Information supplied:

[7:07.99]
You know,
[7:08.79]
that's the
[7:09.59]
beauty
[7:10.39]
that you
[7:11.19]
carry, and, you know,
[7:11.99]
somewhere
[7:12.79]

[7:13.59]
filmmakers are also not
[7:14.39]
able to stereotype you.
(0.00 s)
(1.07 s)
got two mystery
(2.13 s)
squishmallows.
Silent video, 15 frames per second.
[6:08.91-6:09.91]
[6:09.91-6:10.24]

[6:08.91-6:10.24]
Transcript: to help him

Directions:
Retype the entries in full. Keep every line identical.

Task result:
[7:07.99]
You know,
[7:08.79]
that's the
[7:09.59]
beauty
[7:10.39]
that you
[7:11.19]
carry, and, you know,
[7:11.99]
somewhere
[7:12.79]

[7:13.59]
filmmakers are also not
[7:14.39]
able to stereotype you.
(0.00 s)
(1.07 s)
got two mystery
(2.13 s)
squishmallows.
Silent video, 15 frames per second.
[6:08.91-6:09.91]
[6:09.91-6:10.24]

[6:08.91-6:10.24]
Transcript: to help him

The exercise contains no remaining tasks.